Exercise input –
%%
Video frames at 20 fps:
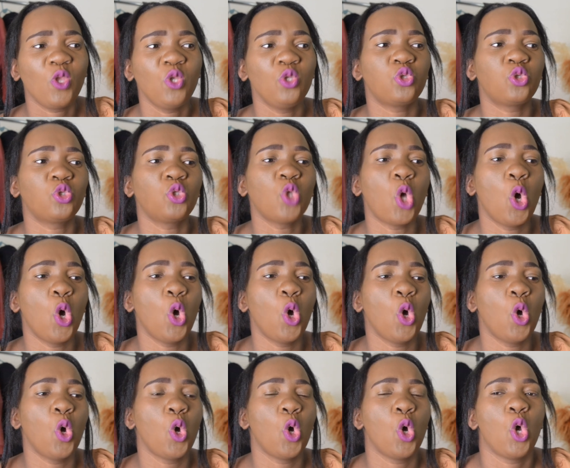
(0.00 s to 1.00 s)

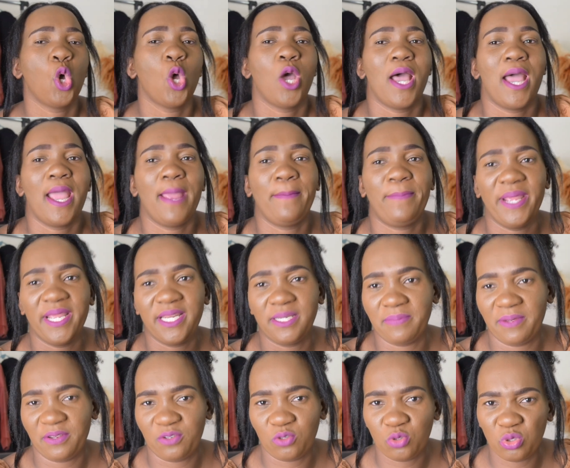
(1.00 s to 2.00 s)
so i
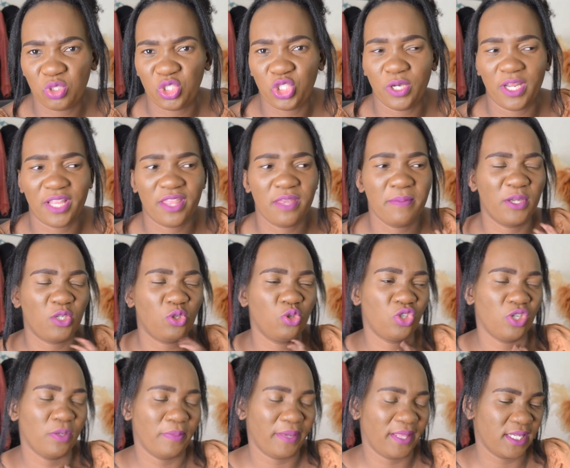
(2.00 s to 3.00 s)
paid my tuition i think my
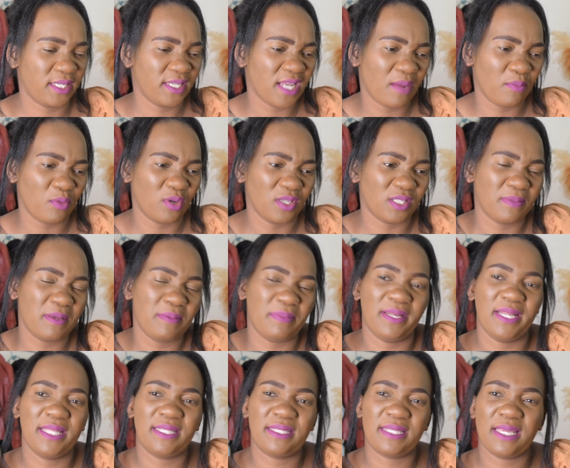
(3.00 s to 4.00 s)
tuition by the time was
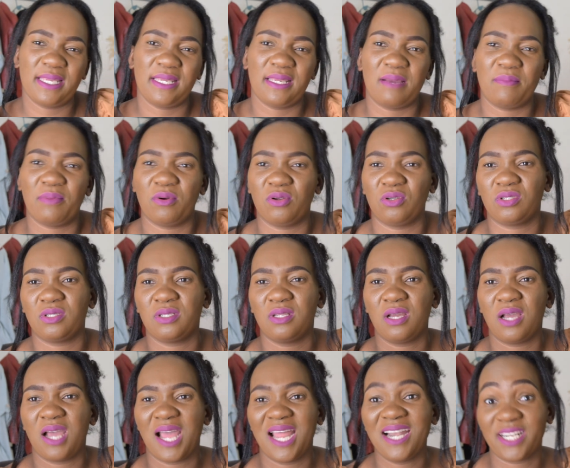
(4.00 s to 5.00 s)
maybe let's say about
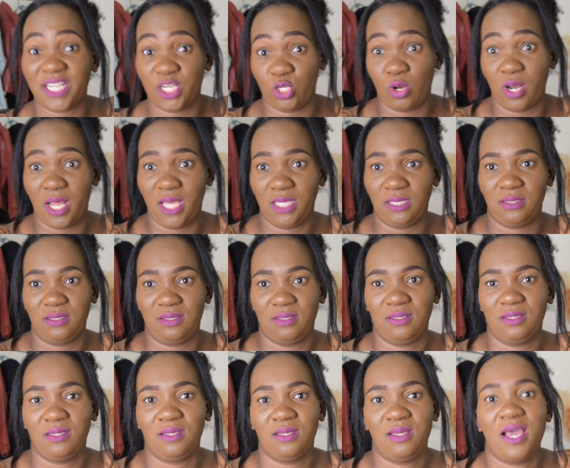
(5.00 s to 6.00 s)
100 dollars
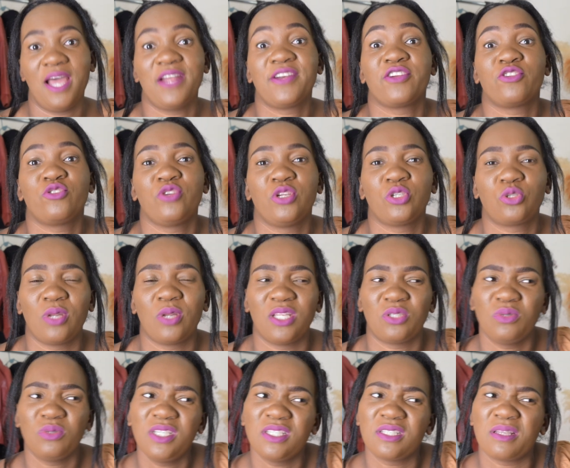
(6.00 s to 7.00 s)
100 us
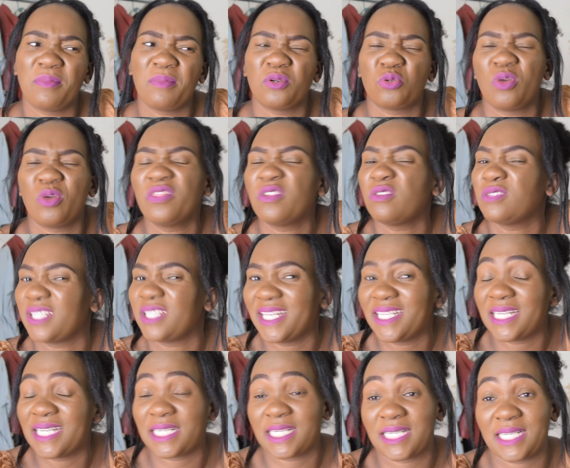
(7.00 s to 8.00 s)
dollars which is about
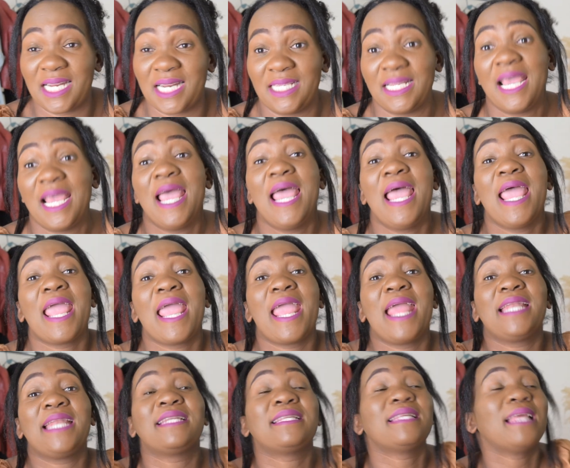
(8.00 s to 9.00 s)
1800 rand
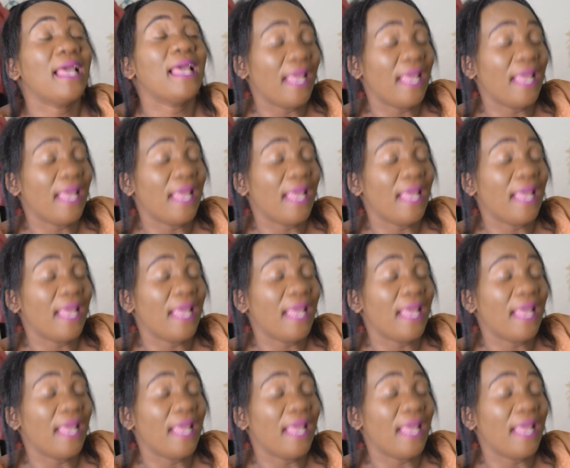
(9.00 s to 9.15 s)
and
%%
What needs to be done –
Exact text is required for the lines from the one with "(6.00 s to 7.00 s)" through the last line of the entries, both included. Omit pictures.

Output of the exercise –
(6.00 s to 7.00 s)
100 us
(7.00 s to 8.00 s)
dollars which is about
(8.00 s to 9.00 s)
1800 rand
(9.00 s to 9.15 s)
and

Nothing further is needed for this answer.